August 3, 2010 at 3:14 am
A better and more apropos Charlton Heston quote, albeit not from a movie, would be "Political correctness is tyranny with manners."
August 3, 2010 at 12:17 pm
It seems to me Politikal Correctness is frequently much more than ill mannered.
August 3, 2010 at 5:14 pm
It's called a Batson challenge, and its been around for many years (you can thank the SCOTUS for that). Although striking two of three AfAms does not sound quite so blatant, but that my depend on many other factors not present in this excerpt.
August 3, 2010 at 6:17 pm
This is end result of civil rights, two legged animals allowed to roam free. Completely insane.
August 3, 2010 at 7:19 pm
This should be a commentary about why using peremptory challenges to discriminate against jurors can lead to miscarriages of justice. One has to wonder why the dumb prosecutor excluded the AfAm jurors. I am disappointed by this entry and some of the comments.
August 3, 2010 at 9:05 pm
One has to wonder why the racial makeup of the jury is of importance, since we're supposed to be living in a post-racial world.
August 3, 2010 at 9:05 pm
"One has to wonder why the dumb prosecutor excluded the AfAm jurors."
Two of three were excluded, no mention made of how many others were willing to sit on a jury. From what I've heard over the years, sitting on a jury is looked upon as a nuisance and something to be avoided. That mindset goes across all color & gender lines.

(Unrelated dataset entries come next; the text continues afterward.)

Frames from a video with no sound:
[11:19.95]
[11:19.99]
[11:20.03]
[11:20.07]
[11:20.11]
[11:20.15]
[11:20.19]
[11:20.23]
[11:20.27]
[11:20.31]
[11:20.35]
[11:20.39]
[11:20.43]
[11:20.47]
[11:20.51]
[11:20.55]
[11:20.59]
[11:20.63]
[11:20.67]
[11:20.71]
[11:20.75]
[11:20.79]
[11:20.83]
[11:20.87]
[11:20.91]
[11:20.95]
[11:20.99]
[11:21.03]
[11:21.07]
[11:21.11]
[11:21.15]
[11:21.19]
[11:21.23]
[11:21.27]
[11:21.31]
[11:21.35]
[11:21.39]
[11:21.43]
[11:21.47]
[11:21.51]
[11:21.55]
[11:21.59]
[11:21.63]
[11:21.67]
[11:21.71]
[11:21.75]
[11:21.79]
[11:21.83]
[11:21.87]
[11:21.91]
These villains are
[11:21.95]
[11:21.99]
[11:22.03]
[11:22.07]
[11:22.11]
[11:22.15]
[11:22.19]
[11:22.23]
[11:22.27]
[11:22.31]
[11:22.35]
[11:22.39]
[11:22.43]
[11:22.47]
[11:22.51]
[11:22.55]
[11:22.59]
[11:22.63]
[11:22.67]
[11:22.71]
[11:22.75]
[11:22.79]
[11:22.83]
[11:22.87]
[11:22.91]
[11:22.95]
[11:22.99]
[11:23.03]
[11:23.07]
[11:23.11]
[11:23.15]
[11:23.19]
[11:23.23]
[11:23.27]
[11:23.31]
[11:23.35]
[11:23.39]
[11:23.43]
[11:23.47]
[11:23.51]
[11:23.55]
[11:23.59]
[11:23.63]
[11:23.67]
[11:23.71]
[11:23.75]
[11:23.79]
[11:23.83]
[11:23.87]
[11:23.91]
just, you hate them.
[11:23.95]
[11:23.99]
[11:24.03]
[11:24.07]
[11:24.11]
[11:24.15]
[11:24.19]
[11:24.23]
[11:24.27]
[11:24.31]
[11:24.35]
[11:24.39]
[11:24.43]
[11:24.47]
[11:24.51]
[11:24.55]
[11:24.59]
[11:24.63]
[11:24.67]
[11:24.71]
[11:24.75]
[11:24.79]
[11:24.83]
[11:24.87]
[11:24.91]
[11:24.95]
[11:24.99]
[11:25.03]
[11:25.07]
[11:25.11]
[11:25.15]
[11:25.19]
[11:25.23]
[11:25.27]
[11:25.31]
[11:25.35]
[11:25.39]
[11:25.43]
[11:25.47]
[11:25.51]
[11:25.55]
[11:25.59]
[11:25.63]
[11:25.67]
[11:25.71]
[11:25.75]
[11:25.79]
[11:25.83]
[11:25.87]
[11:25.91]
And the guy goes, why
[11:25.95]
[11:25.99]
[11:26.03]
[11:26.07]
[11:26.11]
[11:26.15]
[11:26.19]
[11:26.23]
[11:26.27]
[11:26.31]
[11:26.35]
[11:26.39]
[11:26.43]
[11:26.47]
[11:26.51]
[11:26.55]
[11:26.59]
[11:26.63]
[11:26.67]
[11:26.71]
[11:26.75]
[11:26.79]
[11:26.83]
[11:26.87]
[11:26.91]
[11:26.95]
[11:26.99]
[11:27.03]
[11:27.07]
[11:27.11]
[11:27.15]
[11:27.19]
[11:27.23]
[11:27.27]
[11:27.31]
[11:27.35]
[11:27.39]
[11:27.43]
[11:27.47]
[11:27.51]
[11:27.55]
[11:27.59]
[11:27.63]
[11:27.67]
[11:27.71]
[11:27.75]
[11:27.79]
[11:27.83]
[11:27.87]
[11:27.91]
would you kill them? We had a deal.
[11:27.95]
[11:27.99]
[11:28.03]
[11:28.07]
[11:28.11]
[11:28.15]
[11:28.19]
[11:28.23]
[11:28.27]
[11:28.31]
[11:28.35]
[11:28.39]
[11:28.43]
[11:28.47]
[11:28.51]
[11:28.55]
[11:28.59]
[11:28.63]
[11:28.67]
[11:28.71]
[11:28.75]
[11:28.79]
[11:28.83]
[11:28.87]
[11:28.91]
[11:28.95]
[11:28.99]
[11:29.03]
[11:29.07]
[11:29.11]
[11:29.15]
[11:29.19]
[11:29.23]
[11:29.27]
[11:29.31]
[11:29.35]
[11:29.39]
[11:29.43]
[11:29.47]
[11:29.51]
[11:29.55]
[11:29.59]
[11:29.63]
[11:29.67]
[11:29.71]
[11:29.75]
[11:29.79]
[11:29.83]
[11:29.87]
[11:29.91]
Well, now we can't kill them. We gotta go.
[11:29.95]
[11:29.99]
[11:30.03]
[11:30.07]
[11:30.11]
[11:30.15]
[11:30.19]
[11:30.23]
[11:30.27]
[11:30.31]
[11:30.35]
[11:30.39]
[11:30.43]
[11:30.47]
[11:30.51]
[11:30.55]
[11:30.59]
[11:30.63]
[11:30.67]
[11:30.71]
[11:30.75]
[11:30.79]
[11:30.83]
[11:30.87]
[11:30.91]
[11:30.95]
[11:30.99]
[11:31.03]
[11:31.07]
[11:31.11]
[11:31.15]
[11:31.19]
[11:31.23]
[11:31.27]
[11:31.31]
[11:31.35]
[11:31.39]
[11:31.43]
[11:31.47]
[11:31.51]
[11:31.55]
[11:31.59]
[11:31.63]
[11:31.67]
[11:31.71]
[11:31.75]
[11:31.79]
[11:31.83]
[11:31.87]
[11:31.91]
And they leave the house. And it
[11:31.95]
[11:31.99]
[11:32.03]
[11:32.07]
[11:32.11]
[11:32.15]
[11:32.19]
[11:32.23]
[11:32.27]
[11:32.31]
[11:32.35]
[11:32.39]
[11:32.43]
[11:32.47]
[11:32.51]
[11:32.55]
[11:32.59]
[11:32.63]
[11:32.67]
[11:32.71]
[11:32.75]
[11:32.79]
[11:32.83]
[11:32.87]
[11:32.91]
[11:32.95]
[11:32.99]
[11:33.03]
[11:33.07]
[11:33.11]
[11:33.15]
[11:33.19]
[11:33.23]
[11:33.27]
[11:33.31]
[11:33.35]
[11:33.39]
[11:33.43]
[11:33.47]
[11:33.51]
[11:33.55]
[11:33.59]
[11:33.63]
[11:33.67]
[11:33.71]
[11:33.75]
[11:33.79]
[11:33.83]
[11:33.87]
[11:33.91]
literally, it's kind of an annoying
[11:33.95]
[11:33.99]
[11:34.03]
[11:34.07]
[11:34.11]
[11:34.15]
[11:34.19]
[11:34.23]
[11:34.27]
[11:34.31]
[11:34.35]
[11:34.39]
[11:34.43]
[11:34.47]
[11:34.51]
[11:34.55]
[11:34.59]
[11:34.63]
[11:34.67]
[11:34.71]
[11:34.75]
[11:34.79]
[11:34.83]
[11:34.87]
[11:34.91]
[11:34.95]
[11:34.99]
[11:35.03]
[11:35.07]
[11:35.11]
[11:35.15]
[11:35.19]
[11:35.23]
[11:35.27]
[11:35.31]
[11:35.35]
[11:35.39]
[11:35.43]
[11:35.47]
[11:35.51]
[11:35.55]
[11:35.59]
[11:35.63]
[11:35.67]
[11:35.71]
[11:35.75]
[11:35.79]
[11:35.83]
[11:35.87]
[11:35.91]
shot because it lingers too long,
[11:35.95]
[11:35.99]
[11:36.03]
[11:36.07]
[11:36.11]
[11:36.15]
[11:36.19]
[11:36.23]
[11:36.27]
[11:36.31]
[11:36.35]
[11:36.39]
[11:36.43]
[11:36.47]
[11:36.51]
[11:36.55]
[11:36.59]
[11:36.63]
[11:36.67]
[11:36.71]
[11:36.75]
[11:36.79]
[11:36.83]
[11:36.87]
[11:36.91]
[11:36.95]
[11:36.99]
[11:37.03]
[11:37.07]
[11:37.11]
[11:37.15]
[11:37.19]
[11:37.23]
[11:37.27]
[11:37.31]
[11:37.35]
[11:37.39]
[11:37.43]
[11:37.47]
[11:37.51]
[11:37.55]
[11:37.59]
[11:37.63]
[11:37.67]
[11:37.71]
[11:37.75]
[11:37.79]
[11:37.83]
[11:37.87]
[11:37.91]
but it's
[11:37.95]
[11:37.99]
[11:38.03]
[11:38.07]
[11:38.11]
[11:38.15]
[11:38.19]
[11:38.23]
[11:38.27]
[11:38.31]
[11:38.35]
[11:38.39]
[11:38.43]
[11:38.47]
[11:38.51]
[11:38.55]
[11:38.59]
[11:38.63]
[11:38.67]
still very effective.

Very possible the "dumb" prosecutor was doing the best he could with what he had.
August 3, 2010 at 11:24 pm
Everyone in the legal profession knows that peremptory challenges, or challenges without having to show cause, are an imprecise science based on the lawyers' best guess of who might be more or less sympathetic to their case. It is well-known that race, sex, and economic class are probably the most widely used bases for striking a juror–that, along with shoe-size, shirt-color and any number of arbitrary reasons. Of course it is unconstitutional to disqualify a juror based on race, but courts should be extremely deferent to the decisions of the lawyers and the trial courts. Race will usually not be the ONLY factor and it should only be a problem when it IS the only factor.
That being said, I'm not familiar with the Ninth Circuit's opinion. Its probably wrong, but you never know.
August 4, 2010 at 5:05 pm
jury pronounced him guilty of a multitude of sexual crimes and one count of burglary, and on Sept. 30, 2004, at age 39, Jackson was sentenced to a "three-strikes" prison term of 310 years to life.
The verdict and sentence were affirmed by a state appellate court and the federal district court in Sacramento. The California Supreme Court declined review.
But both were overturned last week by a three-judge panel of the 9th U.S. Circuit Court of Appeals…Absent a retrial, he will go free.
This is the result of Senate judiciary committee controlled by Kennedy and Dodd/liberal democrat "activism" — a 39-year old w/ proven track record of sex crimes (3 strikes and your out) — including raping a 72-year old woman is turned back out on the street due to some racial b.s. This is the same b.s (bias) happening in the Holder justice department and, if I may say so, the same racial b.s. that happened in the O.J. Simpson trial.
Any citizen who is not outraged that such a dangerous person would be irresponsibly put back on the street to rape and attack more women is not "unracist", but crazy.